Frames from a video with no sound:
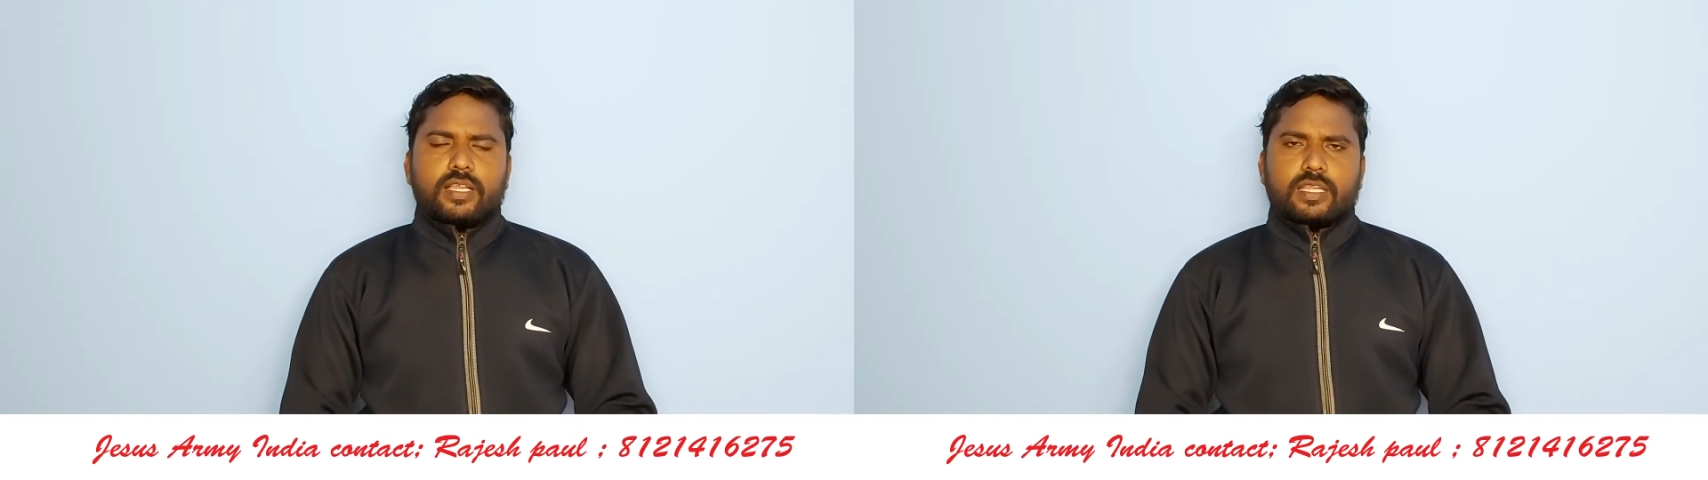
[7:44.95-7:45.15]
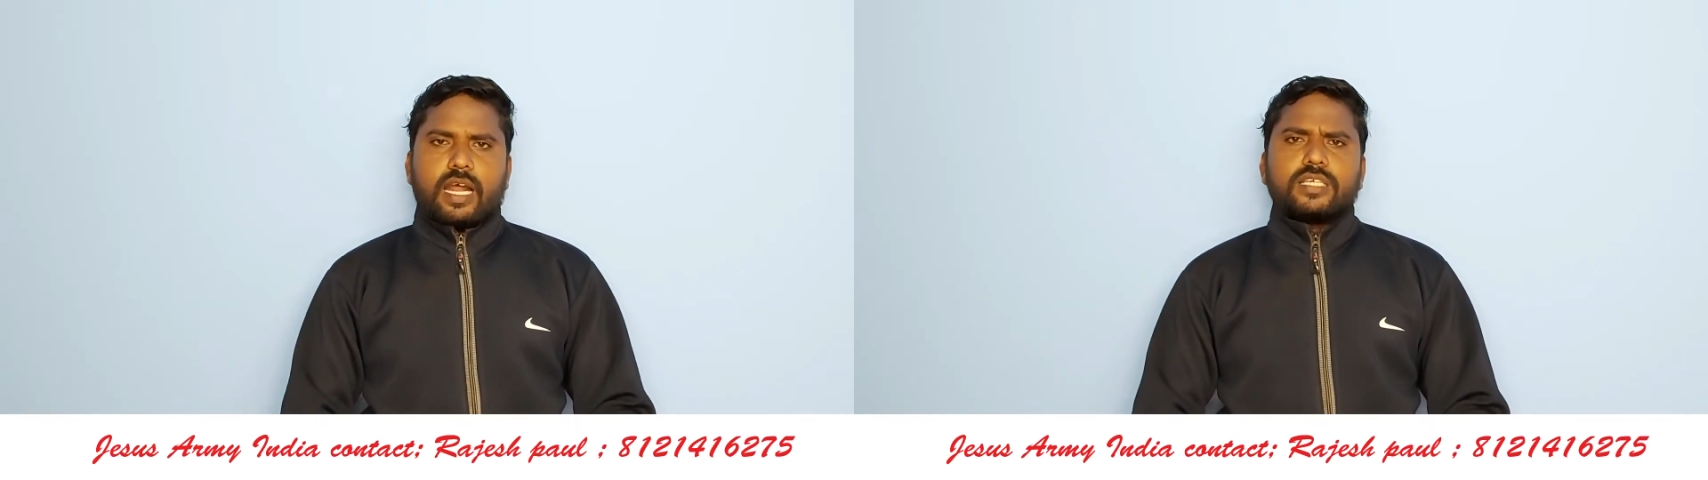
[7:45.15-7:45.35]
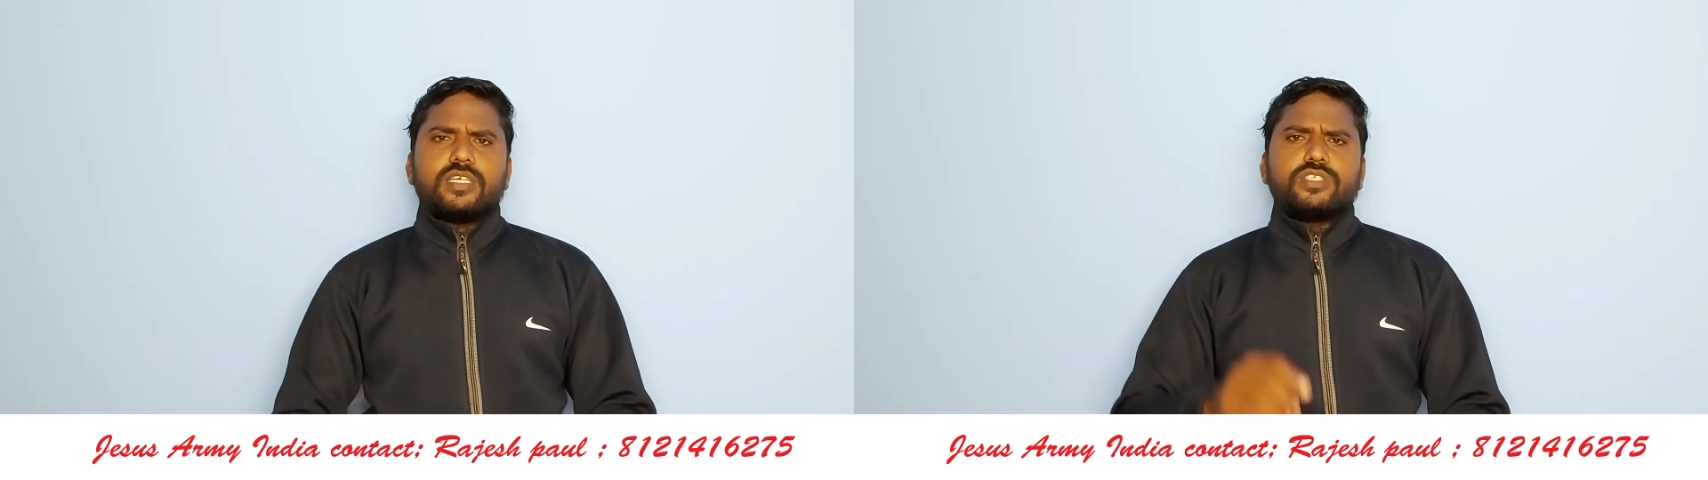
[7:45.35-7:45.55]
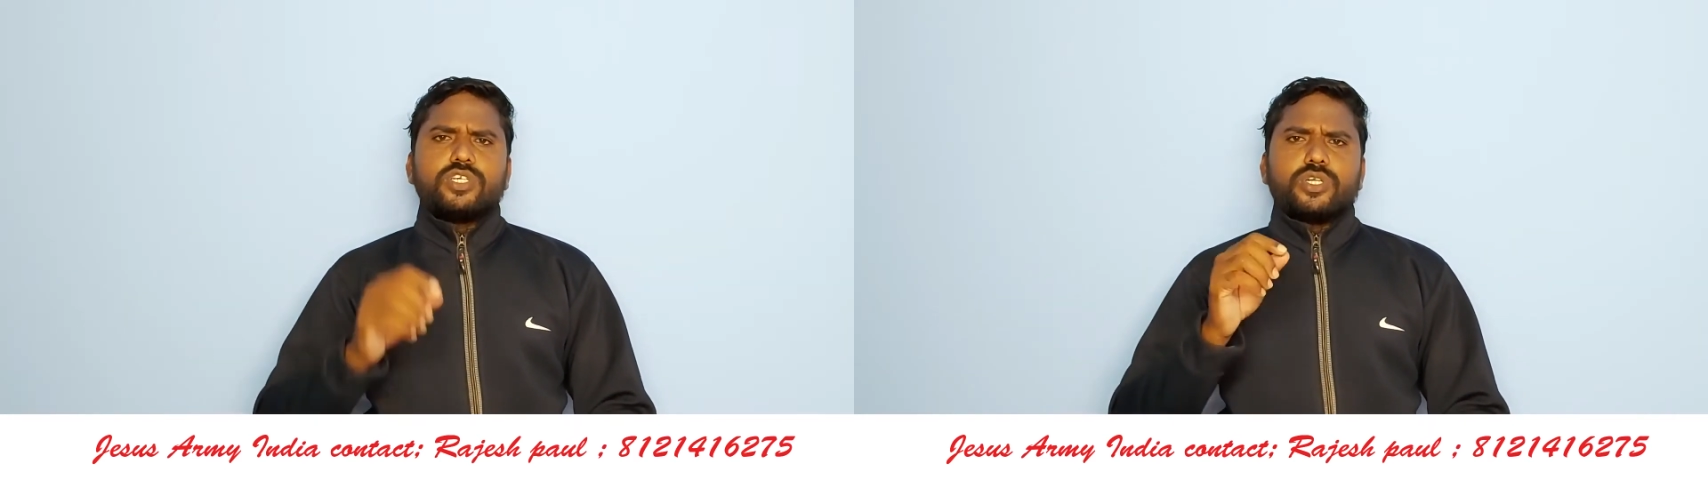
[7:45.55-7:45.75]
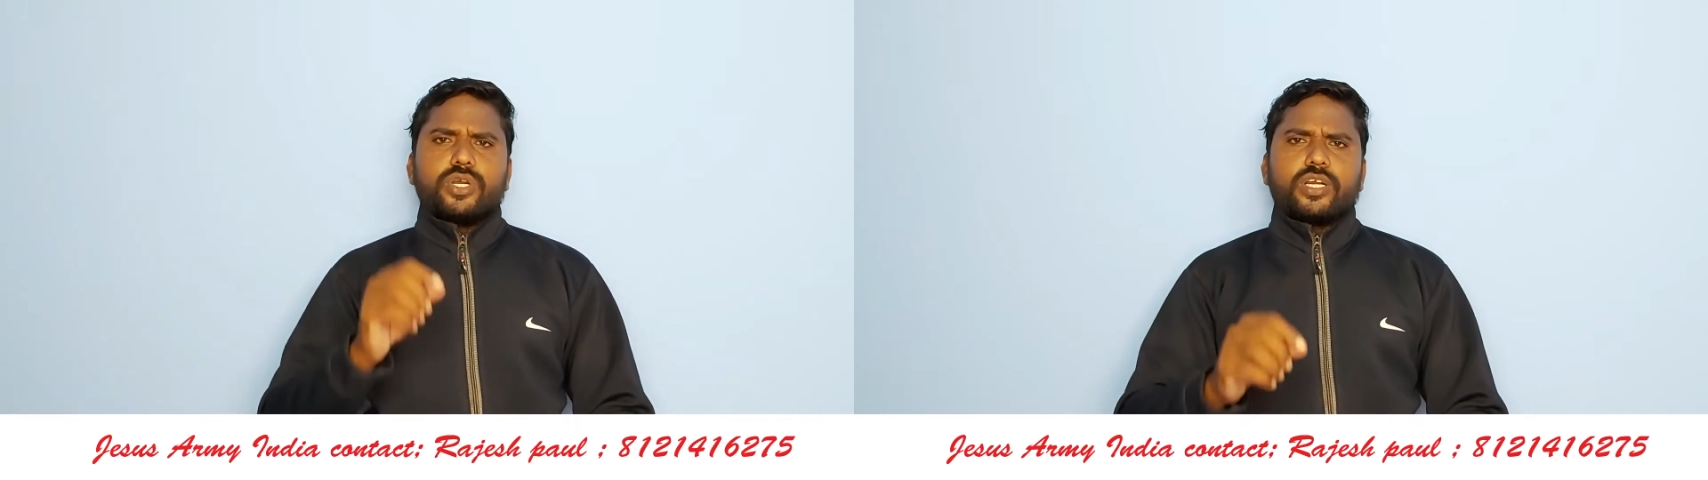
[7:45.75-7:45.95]
ద్రాక్ష
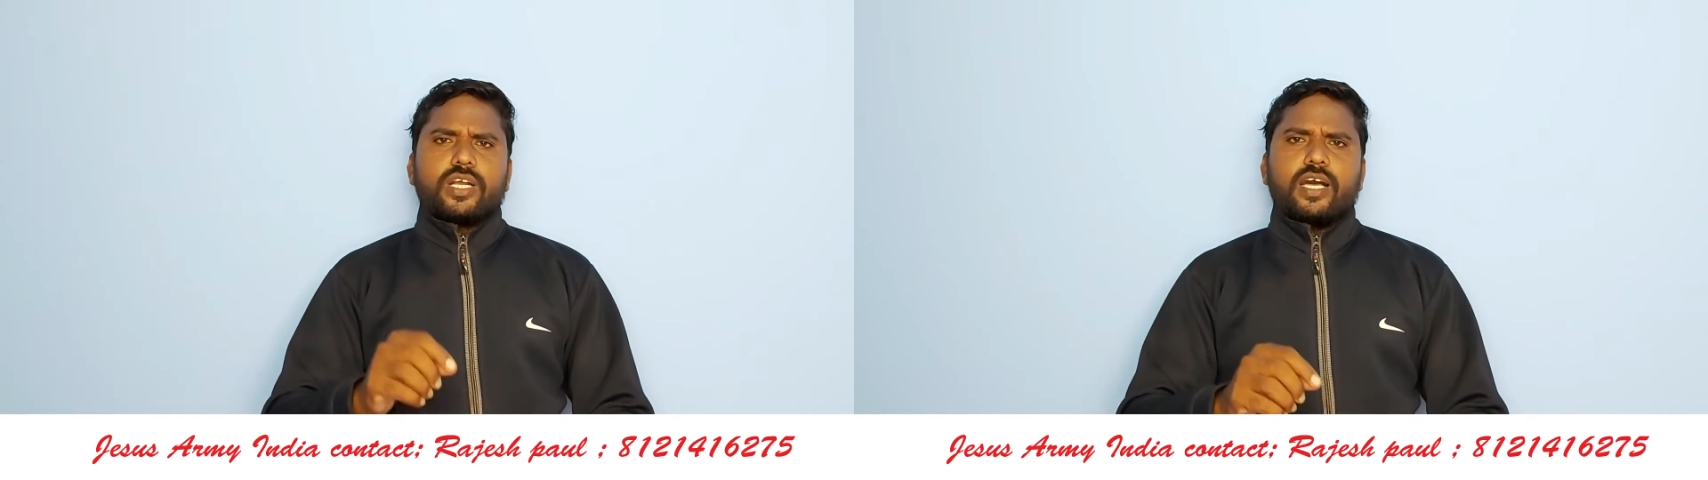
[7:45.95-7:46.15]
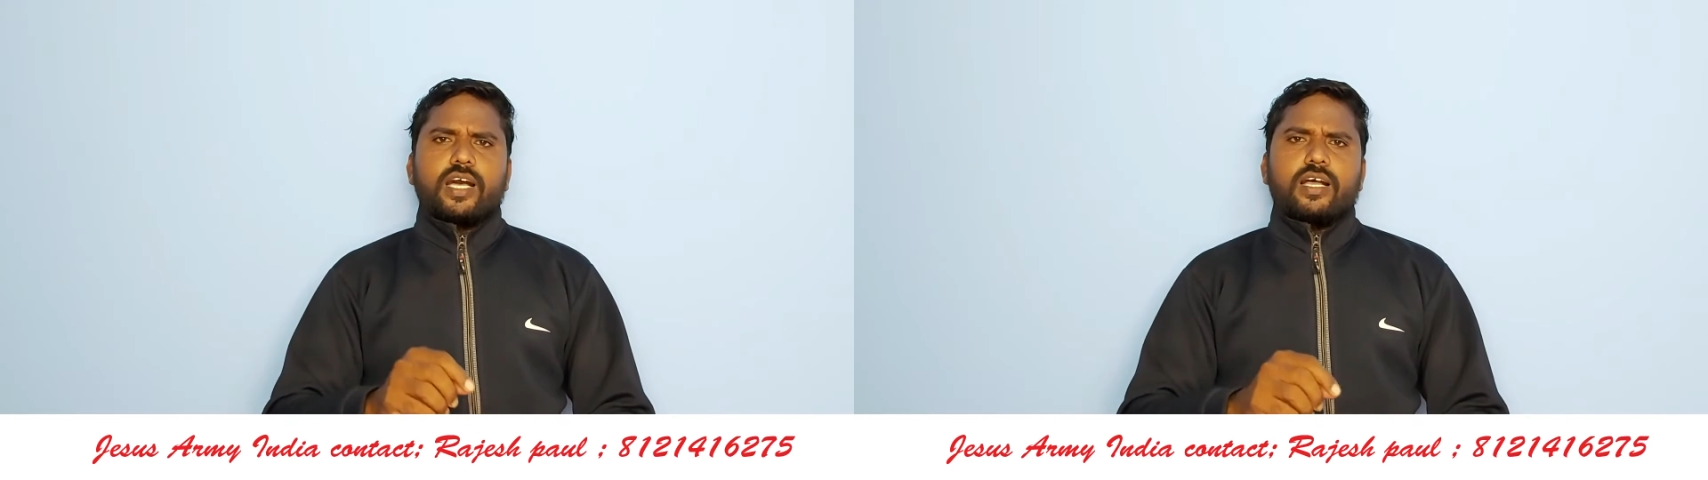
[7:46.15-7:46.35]
చెట్టు యొక్క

# EXERCISE BRIEF
Restate the preceding entries in full, word for word, with the pictures removed.

# ANSWER AREA
Frames from a video with no sound:
[7:44.95-7:45.15]
[7:45.15-7:45.35]
[7:45.35-7:45.55]
[7:45.55-7:45.75]
[7:45.75-7:45.95]
ద్రాక్ష
[7:45.95-7:46.15]
[7:46.15-7:46.35]
చెట్టు యొక్క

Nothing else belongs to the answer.